Arrow-right Camera
The Spokesman-Review Newspaper
Spokane, Washington  Est. May 19, 1883

Reruns the main attraction for Saturday night viewing

Ann Oldenburg USA Today

Saturday night has become the great dumping ground for network television, and it has been particularly evident this fall.

“It’s like the Love Canal of TV,” says David Slaver, president of KSL Media company in New York. “No one wants to go near it.”

Since the new season started, the only new offerings have been episodes of Fox’s “Cops” and “America’s Most Wanted” and the CBS newsmagazine “48 Hours Mystery.” There isn’t a single new scripted show in prime time on Saturday.

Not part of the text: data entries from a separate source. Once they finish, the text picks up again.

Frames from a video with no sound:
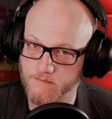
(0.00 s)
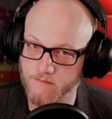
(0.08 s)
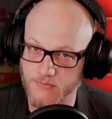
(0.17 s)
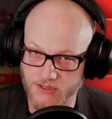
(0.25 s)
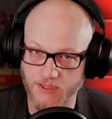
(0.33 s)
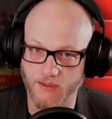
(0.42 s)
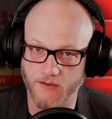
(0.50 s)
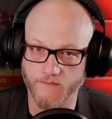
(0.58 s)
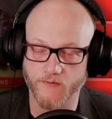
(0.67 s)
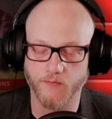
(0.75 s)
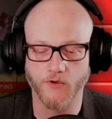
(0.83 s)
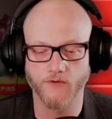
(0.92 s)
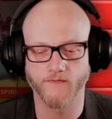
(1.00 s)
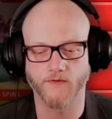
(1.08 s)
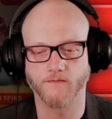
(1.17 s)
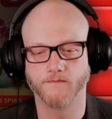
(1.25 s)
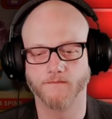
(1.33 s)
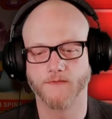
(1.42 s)
seal of approval.
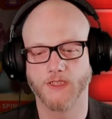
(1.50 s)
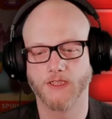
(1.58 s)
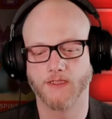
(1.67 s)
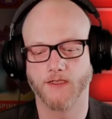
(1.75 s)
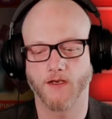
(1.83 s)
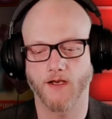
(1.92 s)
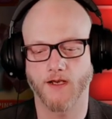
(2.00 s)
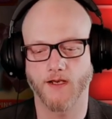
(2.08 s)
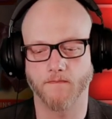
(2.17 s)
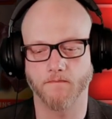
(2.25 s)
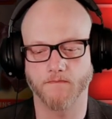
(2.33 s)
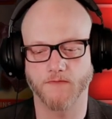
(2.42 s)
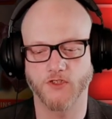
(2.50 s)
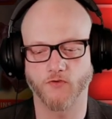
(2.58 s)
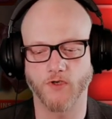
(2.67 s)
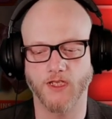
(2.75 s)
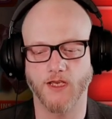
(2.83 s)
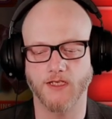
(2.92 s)

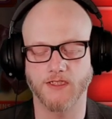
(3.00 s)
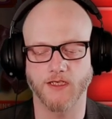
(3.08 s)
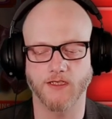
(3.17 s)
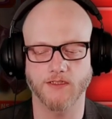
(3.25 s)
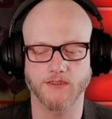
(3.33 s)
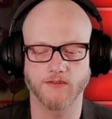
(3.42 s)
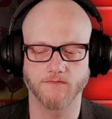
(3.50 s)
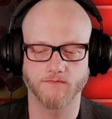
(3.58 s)
28 tickets,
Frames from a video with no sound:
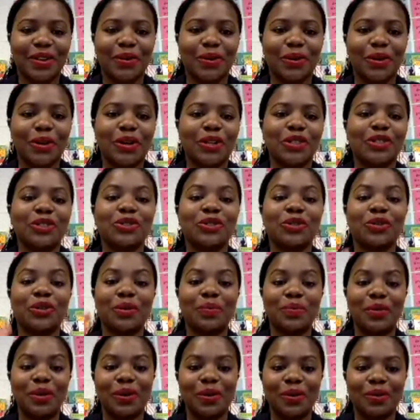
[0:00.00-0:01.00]

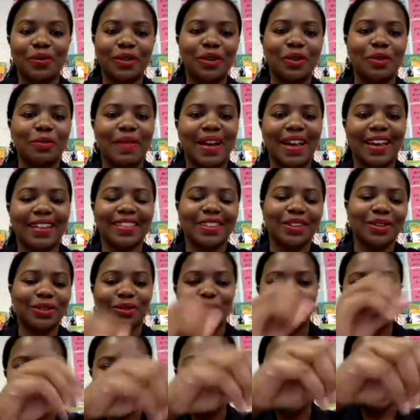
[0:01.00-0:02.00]
contribute, my little
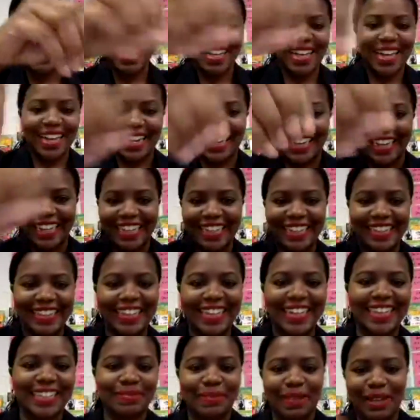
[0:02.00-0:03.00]
dos
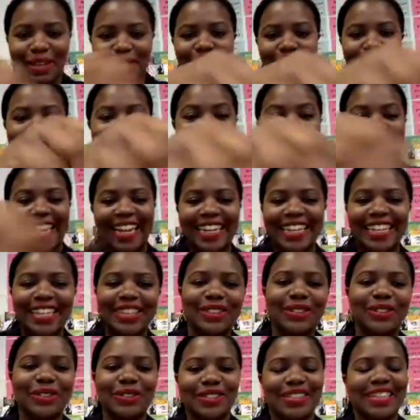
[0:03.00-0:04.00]
arenitas, my dos
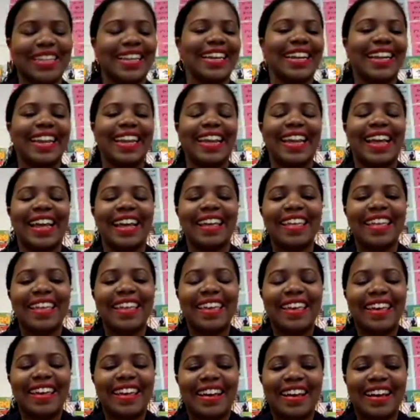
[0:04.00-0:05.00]
granitos de arena.
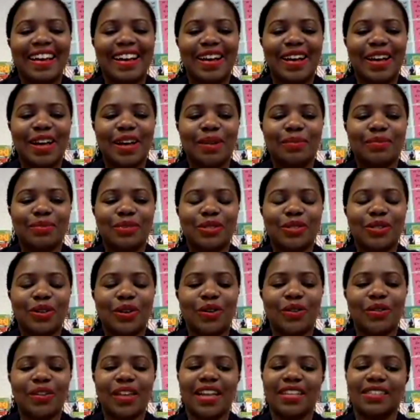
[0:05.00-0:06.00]
So
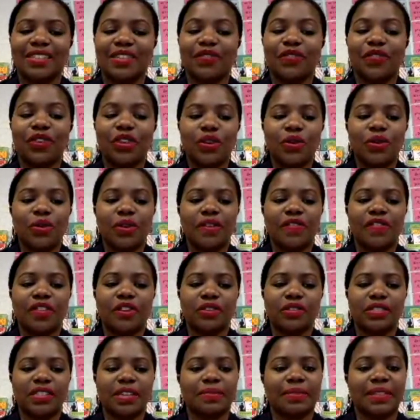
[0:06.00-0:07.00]
yes, if
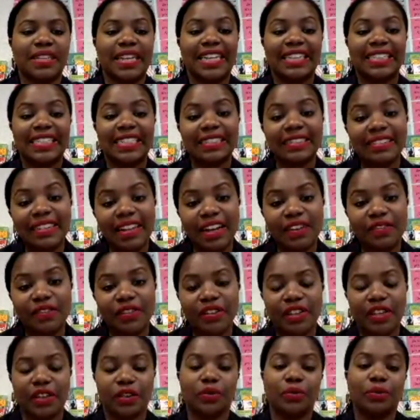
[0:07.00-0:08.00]
there's something I didn't cover that
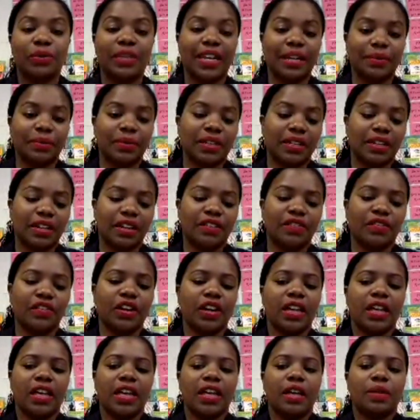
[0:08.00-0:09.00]
you would like me to cover,
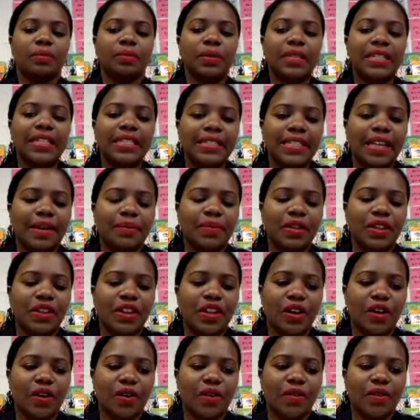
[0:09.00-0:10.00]
please let me
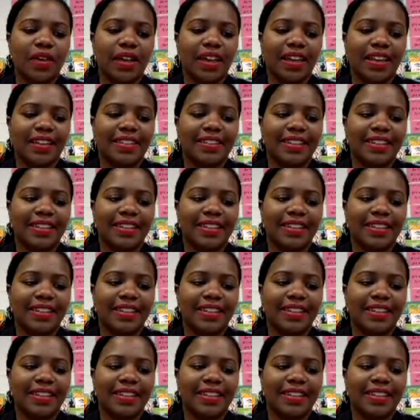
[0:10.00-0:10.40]
know, and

Reruns now dominate the lineups of ABC, NBC and CBS; Fox alone dedicates the night to fresh shows.

“It’s the last night networks think about when they are programming their schedules,” says David Poltrack, executive vice president of research and planning for CBS. “The competition from all the cable channels, from home video, DVDs and the fact that people go out have made it the least important night.”

But for any viewers who have missed two of the hottest new shows of the fall season, “Lost” and “Desperate Housewives” – or for devoted fans of “The Apprentice,” “Survivor” and “Law & Order” – Saturday has become an important night, a time to catch up.

Throughout October, ABC has repeated “Lost,” allowing viewers to get up to speed on the story of castaways on a mysterious island. Tonight the network will air the movie “Monsters, Inc.,” but another two “Lost” episodes are scheduled for Nov. 6.

The strategy is paying off particularly well for “Desperate Housewives,” ABC’s blockbuster drama that airs original episodes Sunday nights, where last week it pulled in 21.5 million viewers. “Housewives”’ reruns on Saturdays at 10 p.m. have been relatively successful as well, drawing 7.1 million viewers – more than many original series on other nights.

But what’s more important to the network is that repeats of “Housewives” are up 33 percent in household ratings and 65 percent in adults aged 18 to 49 over last year’s Saturday evening staples, mostly movies and home-video shows. Reaching the coveted 18-to-49 set is a boon for ABC, a sell for advertisers who always are looking to reach that target audience.

“This is proving the point that people are home on Saturday night and willing to watch,” Slaver says.

Repeats of reality shows fare less well. Both “Apprentice” and “Survivor” reruns have been down in household ratings and in the adult demographics, Poltrack says.

The latest television buzzword in reruns is “repurposing.” It means rebroadcasting a show on another channel, particularly in partnerships between cable and broadcast – such as NBC did last year when it ran episodes of sister network Bravo’s hit “Queer Eye for the Straight Guy.”

Now NBC regularly airs episodes of “Law & Order” on its corporate cousin USA Network, even competing against its own “Law & Order: SVU” reruns at 10 on Saturdays. Tonight NBC is repeating two episodes of the Sci Fi Channel show “Scare Tactics,” tied to Halloween.

Saturday hasn’t always been a toss-away night for television. Many of the industry’s finest and most entertaining shows have aired on Saturday nights.

Sid Caesar’s “Your Show of Shows,” “The Honeymooners,” “Get Smart,” “Diff’rent Strokes” and “The Love Boat” all made their marks on Saturdays. In the mid-1970s, Saturdays ruled with “All in the Family,” “The Carol Burnett Show,” “M*A*S*H,” “The Mary Tyler Moore Show” and “The Bob Newhart Show.”

Even into the 1980s and early ‘90s, NBC’s lineup was anchored by “The Golden Girls” and “Hunter,” and CBS did relatively well with “Dr. Quinn, Medicine Woman” and “Walker, Texas Ranger.”

Just recently, CBS, which had planned to run new episodes of “The Amazing Race 6” on Saturdays, announced that it will premiere “Race” on a Tuesday, Nov. 16, instead. “Clubhouse,” a family drama about a single mom, a kid and baseball which premiered this fall on Tuesdays, is being moved to the Saturday slot starting Nov. 6 to quietly fade away.

Nonetheless, CBS’ Poltrack says Saturdays could return to their former glory.

“I personally still believe there is the potential to have a top 20 program on a Saturday night,” he says. “The odds are against it, because once a show has that kind of appeal, the tendency is to not run it there (and to move it to a weeknight).

“But I still think there is potential if you get the right show.”